(Try it) Using the data below, return the stretch from the line that contains "Video frames at" through the line that contains "[00:00:05.90]", both included, exactly as it stands and nothing beyond it.

(Extracted records)
---------------

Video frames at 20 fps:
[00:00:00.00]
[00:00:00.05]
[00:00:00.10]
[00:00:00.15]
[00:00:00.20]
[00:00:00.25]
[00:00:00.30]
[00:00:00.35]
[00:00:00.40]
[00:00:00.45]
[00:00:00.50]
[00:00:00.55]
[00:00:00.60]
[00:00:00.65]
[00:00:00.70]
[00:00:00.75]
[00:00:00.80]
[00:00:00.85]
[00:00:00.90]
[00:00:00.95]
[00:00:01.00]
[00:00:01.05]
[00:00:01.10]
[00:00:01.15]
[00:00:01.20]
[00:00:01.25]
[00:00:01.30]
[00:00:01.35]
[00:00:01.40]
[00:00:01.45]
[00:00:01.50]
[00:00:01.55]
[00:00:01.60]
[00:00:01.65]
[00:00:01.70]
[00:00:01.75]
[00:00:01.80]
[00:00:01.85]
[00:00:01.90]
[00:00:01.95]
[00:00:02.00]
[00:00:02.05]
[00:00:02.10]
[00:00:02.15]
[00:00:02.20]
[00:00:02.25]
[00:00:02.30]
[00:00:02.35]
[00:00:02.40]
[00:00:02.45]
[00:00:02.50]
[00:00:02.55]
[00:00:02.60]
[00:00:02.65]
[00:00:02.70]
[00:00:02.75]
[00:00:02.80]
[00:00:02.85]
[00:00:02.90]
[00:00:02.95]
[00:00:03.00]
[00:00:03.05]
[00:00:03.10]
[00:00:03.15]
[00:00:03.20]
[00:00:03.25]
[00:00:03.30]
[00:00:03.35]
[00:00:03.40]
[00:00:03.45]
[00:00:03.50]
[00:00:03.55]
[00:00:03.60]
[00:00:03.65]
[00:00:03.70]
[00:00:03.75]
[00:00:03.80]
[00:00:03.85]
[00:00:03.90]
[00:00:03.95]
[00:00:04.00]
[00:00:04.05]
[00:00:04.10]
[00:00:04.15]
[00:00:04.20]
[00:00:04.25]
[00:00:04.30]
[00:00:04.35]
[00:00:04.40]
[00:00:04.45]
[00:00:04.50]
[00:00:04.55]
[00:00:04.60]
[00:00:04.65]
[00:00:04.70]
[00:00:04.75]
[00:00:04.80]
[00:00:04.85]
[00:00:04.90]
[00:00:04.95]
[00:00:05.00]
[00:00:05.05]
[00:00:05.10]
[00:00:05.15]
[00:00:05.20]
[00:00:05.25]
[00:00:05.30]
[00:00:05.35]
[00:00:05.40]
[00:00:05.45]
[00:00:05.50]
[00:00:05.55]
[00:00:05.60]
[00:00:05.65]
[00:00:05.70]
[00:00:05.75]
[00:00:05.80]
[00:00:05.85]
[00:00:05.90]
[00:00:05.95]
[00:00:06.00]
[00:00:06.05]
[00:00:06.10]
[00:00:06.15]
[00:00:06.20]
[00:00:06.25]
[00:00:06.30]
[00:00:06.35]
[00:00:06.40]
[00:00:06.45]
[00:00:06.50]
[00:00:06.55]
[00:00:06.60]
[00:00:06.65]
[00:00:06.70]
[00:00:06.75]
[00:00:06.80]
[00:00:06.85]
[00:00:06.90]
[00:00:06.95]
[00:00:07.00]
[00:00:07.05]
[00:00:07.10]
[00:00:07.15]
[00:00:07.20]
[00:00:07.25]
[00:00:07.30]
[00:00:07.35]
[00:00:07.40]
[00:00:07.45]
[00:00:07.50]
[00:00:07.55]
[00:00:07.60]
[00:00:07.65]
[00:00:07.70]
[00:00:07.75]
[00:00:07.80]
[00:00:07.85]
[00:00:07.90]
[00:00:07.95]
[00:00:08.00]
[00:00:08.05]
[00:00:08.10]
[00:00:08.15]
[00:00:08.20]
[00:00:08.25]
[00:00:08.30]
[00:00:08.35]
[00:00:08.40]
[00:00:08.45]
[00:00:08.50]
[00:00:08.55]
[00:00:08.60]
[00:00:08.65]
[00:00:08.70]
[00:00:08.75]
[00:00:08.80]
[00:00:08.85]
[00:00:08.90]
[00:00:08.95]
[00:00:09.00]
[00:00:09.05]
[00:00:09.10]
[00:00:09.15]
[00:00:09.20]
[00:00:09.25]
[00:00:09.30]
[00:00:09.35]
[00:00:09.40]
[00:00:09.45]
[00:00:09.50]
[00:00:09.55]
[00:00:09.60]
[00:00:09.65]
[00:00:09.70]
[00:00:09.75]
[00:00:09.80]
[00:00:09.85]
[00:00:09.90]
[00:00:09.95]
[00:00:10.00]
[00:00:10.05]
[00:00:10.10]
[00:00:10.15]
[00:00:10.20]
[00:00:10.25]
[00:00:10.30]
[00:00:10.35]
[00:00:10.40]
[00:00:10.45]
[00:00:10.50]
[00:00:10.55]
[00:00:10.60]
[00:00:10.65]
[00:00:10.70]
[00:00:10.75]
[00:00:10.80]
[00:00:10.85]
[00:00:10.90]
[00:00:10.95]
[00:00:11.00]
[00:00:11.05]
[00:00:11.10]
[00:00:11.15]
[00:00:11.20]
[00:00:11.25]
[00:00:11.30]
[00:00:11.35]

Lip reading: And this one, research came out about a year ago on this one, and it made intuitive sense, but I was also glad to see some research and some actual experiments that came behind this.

---------------

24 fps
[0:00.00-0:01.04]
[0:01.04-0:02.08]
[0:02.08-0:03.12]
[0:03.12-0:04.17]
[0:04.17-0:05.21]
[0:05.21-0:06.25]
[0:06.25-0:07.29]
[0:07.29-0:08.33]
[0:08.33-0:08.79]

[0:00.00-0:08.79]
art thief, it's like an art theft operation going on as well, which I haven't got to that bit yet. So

---------------

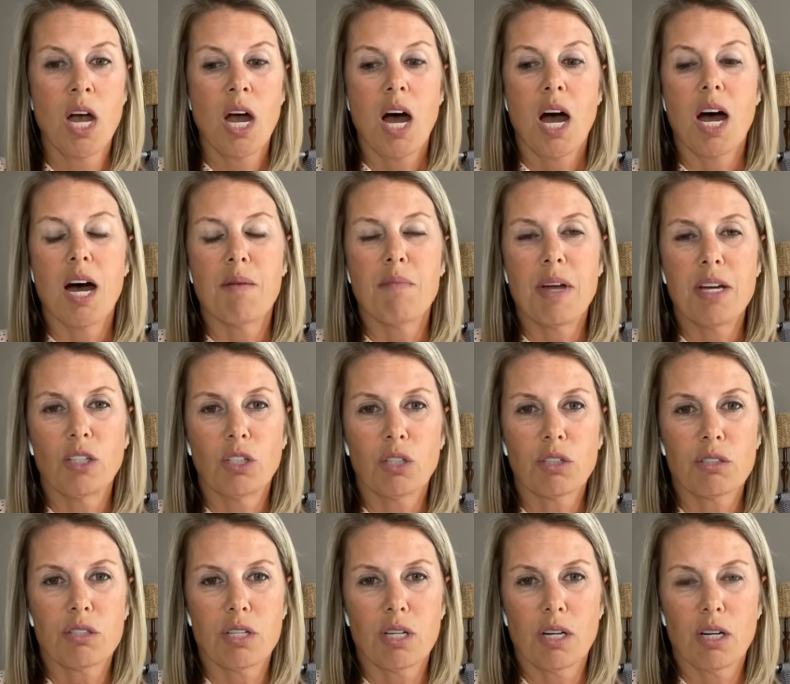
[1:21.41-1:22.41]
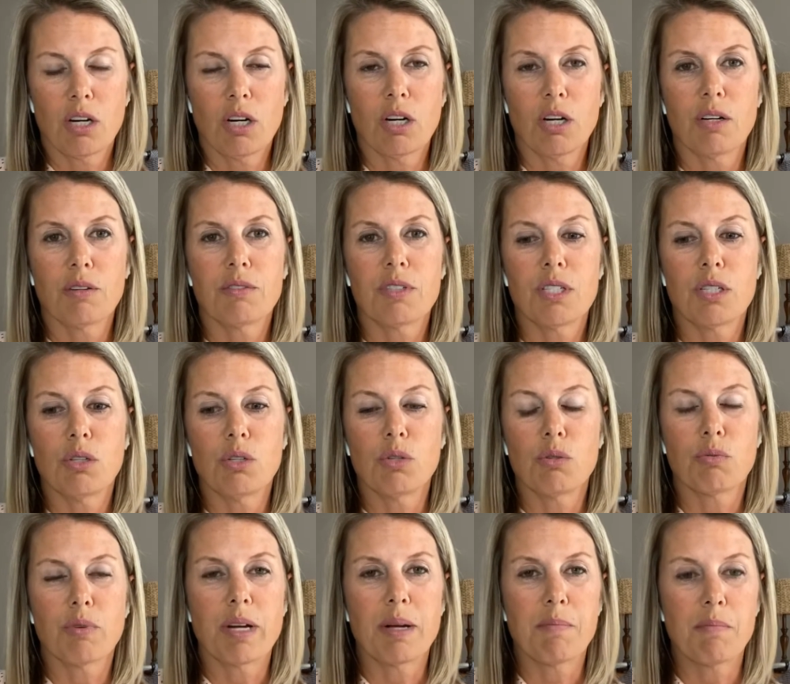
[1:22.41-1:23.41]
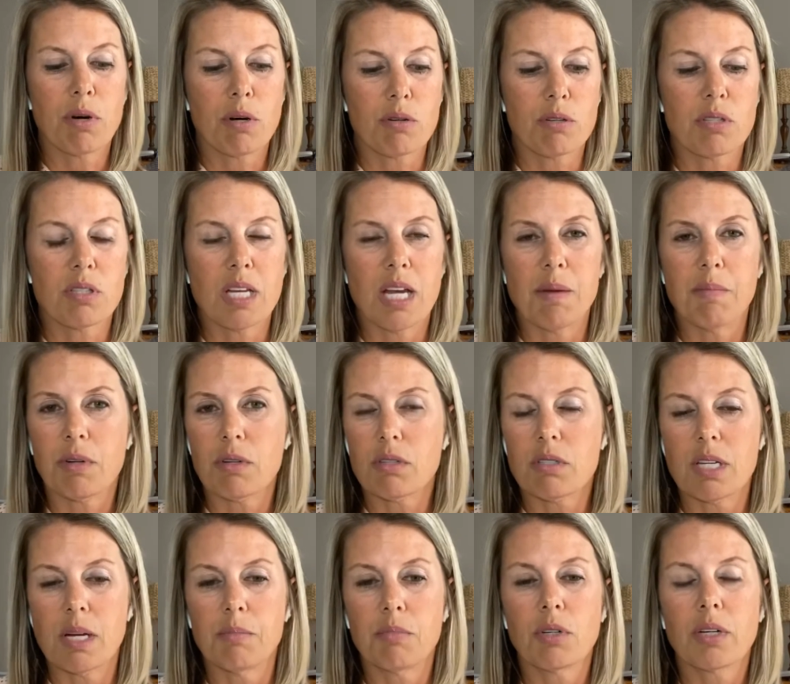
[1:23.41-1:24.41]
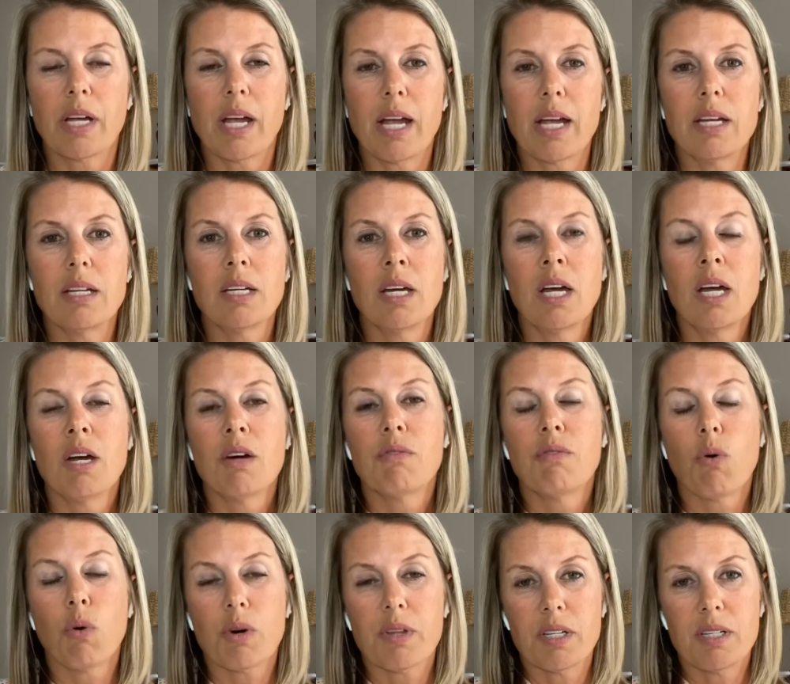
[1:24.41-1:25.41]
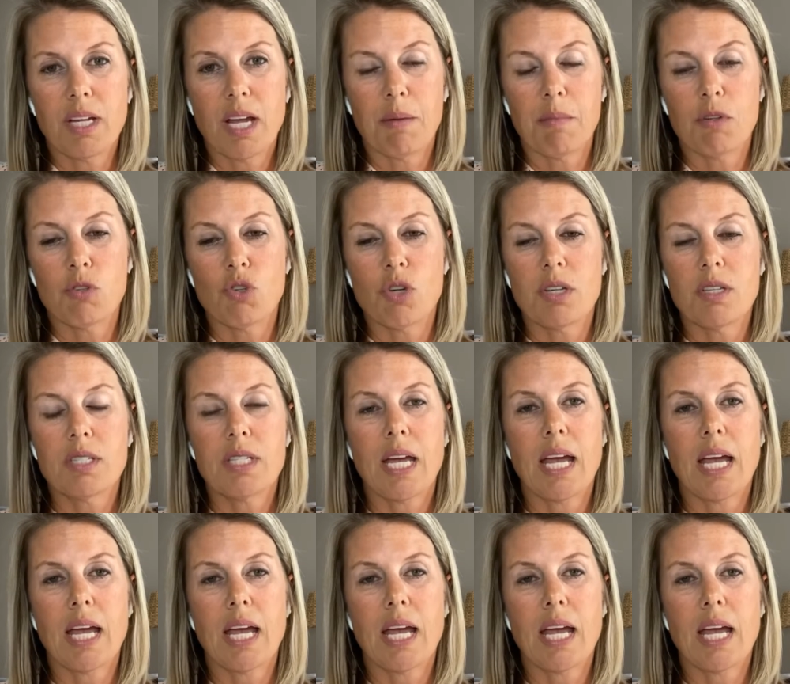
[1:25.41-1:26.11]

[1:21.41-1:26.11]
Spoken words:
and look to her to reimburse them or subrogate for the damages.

---------------

(Task output)
Video frames at 20 fps:
[00:00:00.00]
[00:00:00.05]
[00:00:00.10]
[00:00:00.15]
[00:00:00.20]
[00:00:00.25]
[00:00:00.30]
[00:00:00.35]
[00:00:00.40]
[00:00:00.45]
[00:00:00.50]
[00:00:00.55]
[00:00:00.60]
[00:00:00.65]
[00:00:00.70]
[00:00:00.75]
[00:00:00.80]
[00:00:00.85]
[00:00:00.90]
[00:00:00.95]
[00:00:01.00]
[00:00:01.05]
[00:00:01.10]
[00:00:01.15]
[00:00:01.20]
[00:00:01.25]
[00:00:01.30]
[00:00:01.35]
[00:00:01.40]
[00:00:01.45]
[00:00:01.50]
[00:00:01.55]
[00:00:01.60]
[00:00:01.65]
[00:00:01.70]
[00:00:01.75]
[00:00:01.80]
[00:00:01.85]
[00:00:01.90]
[00:00:01.95]
[00:00:02.00]
[00:00:02.05]
[00:00:02.10]
[00:00:02.15]
[00:00:02.20]
[00:00:02.25]
[00:00:02.30]
[00:00:02.35]
[00:00:02.40]
[00:00:02.45]
[00:00:02.50]
[00:00:02.55]
[00:00:02.60]
[00:00:02.65]
[00:00:02.70]
[00:00:02.75]
[00:00:02.80]
[00:00:02.85]
[00:00:02.90]
[00:00:02.95]
[00:00:03.00]
[00:00:03.05]
[00:00:03.10]
[00:00:03.15]
[00:00:03.20]
[00:00:03.25]
[00:00:03.30]
[00:00:03.35]
[00:00:03.40]
[00:00:03.45]
[00:00:03.50]
[00:00:03.55]
[00:00:03.60]
[00:00:03.65]
[00:00:03.70]
[00:00:03.75]
[00:00:03.80]
[00:00:03.85]
[00:00:03.90]
[00:00:03.95]
[00:00:04.00]
[00:00:04.05]
[00:00:04.10]
[00:00:04.15]
[00:00:04.20]
[00:00:04.25]
[00:00:04.30]
[00:00:04.35]
[00:00:04.40]
[00:00:04.45]
[00:00:04.50]
[00:00:04.55]
[00:00:04.60]
[00:00:04.65]
[00:00:04.70]
[00:00:04.75]
[00:00:04.80]
[00:00:04.85]
[00:00:04.90]
[00:00:04.95]
[00:00:05.00]
[00:00:05.05]
[00:00:05.10]
[00:00:05.15]
[00:00:05.20]
[00:00:05.25]
[00:00:05.30]
[00:00:05.35]
[00:00:05.40]
[00:00:05.45]
[00:00:05.50]
[00:00:05.55]
[00:00:05.60]
[00:00:05.65]
[00:00:05.70]
[00:00:05.75]
[00:00:05.80]
[00:00:05.85]
[00:00:05.90]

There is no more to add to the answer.